# PTUpdate download



## blauerKater (14 Juli 2010)

Hallo bin erst neu hier,aber kann mir jemand sagen wo ich das Programm PTUpdate her bekomme ? Habe mir bei ebay ein TP170A ersteigert aber leider CD-Rom oder ähnliches nicht mit bekommen. Habe Win CC flexible 2007. Stimmt das, wenn ich mir ProTool CS besorge, dass ich dann das Programm PTUpdate gleich mi bekomme ? wäre schön wenn mir jemand einen Link oder einen download anbieten könnte !


----------



## thomas_1975 (14 Juli 2010)

Hallo,
habe gerade mal gegoogelt, und da du kein Pro Tool Pro kleiner V6.0
sondern WinCC Flex hast sollte ein OS Update kein Problem sein.

Unter dem Menüpunkt Project / Transfer / Betriebssystem aktualisieren 
sollte alles funktionieren, natürlich unter der Vorraussetzung,
daß alle Einstellungen ( Schnittstelle und Kabel usw. ) passen

gruß Thomas


----------



## blauerKater (14 Juli 2010)

Ja danke schon mal, aber ich glaub ich brauche so ein Nullmodemkabel und da gibt es wohl laut wicki wohl 2 verschiedene Varianten:
3-Draht-Nullmodem-Kabel
Standard-Nullmodem-Kabel
Ich hab aber nur so ein 3-Draht-Nullmodem-Kabel.Reicht das aus? Außerdem bräuchte mein Laptop eine Com Schnittstelle .Richtig?


----------



## thomas_1975 (14 Juli 2010)

So wie ich es in der beschreibung lese, würde ich es über MPI probieren.
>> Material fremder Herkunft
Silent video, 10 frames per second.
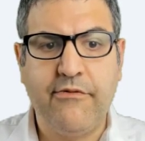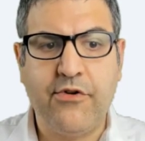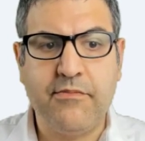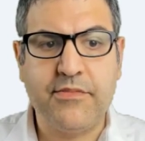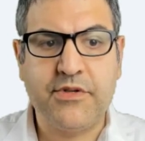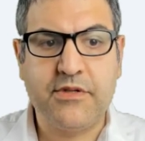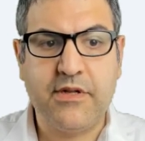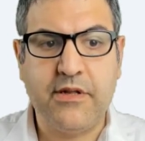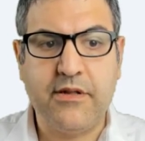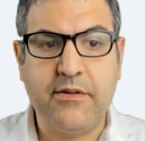from
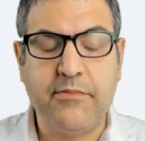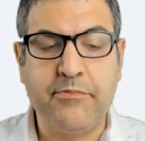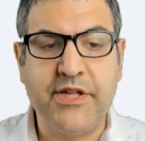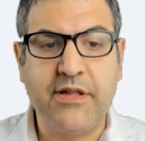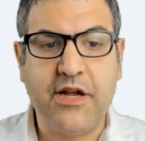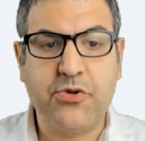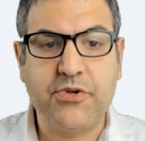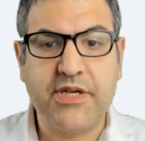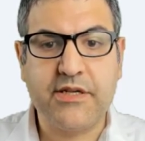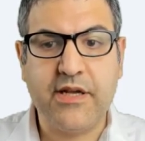midnight to
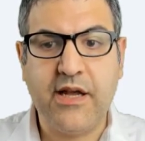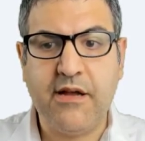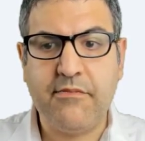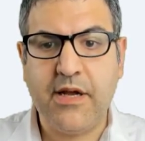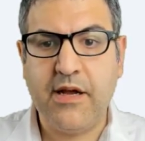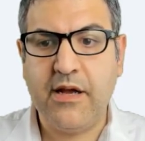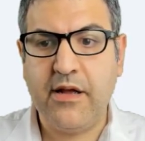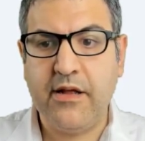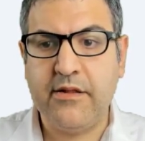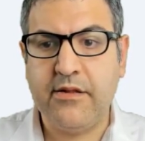6 a.m.
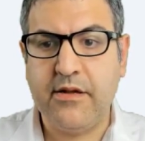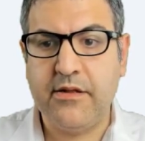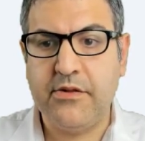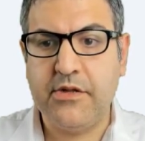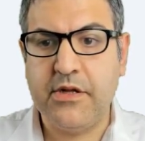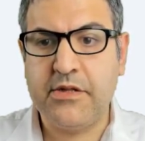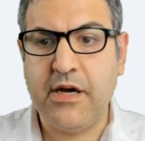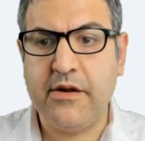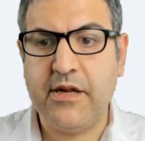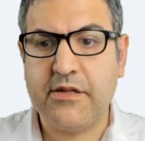and they
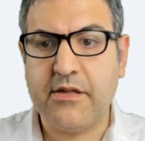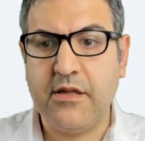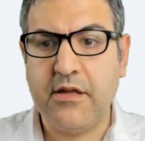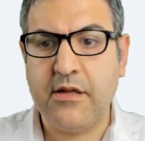are not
http://cache.automation.siemens.com...09408_FAQ/Panels_connecting_cables_V1_2_d.pdf

gruß Thomas


----------



## blauerKater (15 Juli 2010)

es hat geklappt,
Hab mir ein Nullmodemkabel gebastelt und dann über die Com Schnittstelle ein neues Betriebssystem drauf gespiet. 
Danke!


----------



## blauerKater (15 Juli 2010)

Hallo. 
hab zwar es geschafft ein neues Betriebsystem auf mein TP 170A mit Hilfe eines Nullmodemkabels drauf zu spielen,bekomme aber noch immer keine Profibus-Verbindung  zum Panel hin. Mir ist beim überspielen aufgefallen ,dass ich nur das TP170A micro .img auswählen konnte.Ist das egal, weil ich ja kein TP170 A micro habe. Nur zu Info hab mein TP 170A über ein Profibus an einer Siemens SPS angeschlossen und möchte nun von mein Laptop aus eine Verbindung über mein USB/MPI Converter herstellen .In der CPU komme ich wunderbar online, auf mein Panel leider nicht. Wo dran könnte es liegen? Profibusadressen sind im Panel und in Win CC flexible denk ich mal richtig eingestellt.


----------



## thomas_1975 (15 Juli 2010)

Hallo,
also das TP hängt am Profibus, und du gehst mit deinem PG per USB
- MPI auf die CPU, oder wie ?? 

welche CPU hast du denn ?


----------



## blauerKater (15 Juli 2010)

ja genau, das TP hängt am Profibus und ich wollt über die CPU die nur eine MPI-Schnittslelle besitzt und der zusätzlichen Profibusbaugruppe CP342-5 mein TP projektieren, klappt das? ich hab eine CPU 312C.


----------



## thomas_1975 (16 Juli 2010)

Hallo blauer Kater,
habe eben mal ein wenig rumgesucht, und einen recht guten Beitrag zu deinem Problem gefunden.
Wenn du den CP in der HW-Config richtig angelegt hast sollte es funktionieren.

anbei:
http://www.sps-forum.de/archive/index.php/t-18907.html

http://spsforum.eu/showthread.php?t=4383

gruß Thomas


----------



## blauerKater (16 Juli 2010)

Hallo Thomas ja deine beiden Links helfen mir nur begrenzt weiter. Aufjeden Fall ist wohl das TP170Amicro.img das richtige gewesen. Hab aber noch das Problem das mein Laptop meinen Profibus überhaupt nicht erkennt. Unter erreichbare Teilnehmer sehe ich nur mein MPI-Bus! Wenn ich mir so ein Adapter von USB auf Com kaufe und ich dann versuche das Projekt über die serielle Schnittstelle zu übetragen, würde dann mein Laptop über die MPI-Schnittstelle unter erreichbare Teilnehmer mein Profibus erkennen?


----------



## volker (16 Juli 2010)

sollte es sich wirklich um ein micro mit ähnlicher bestellnummer handeln
6AV6640-0CA11-0AX1
kann ich dir nur zu deinem fehlkauf gratulieren.
das ist für die 200ter serie


----------



## blauerKater (20 Juli 2010)

Hallo Volker. nein es handelt sich nicht um einen Fehlkauf. Es ist wirklich ein TP 170A mit der Bestelnummer:6AV6 545-0BA15-2AX0.


----------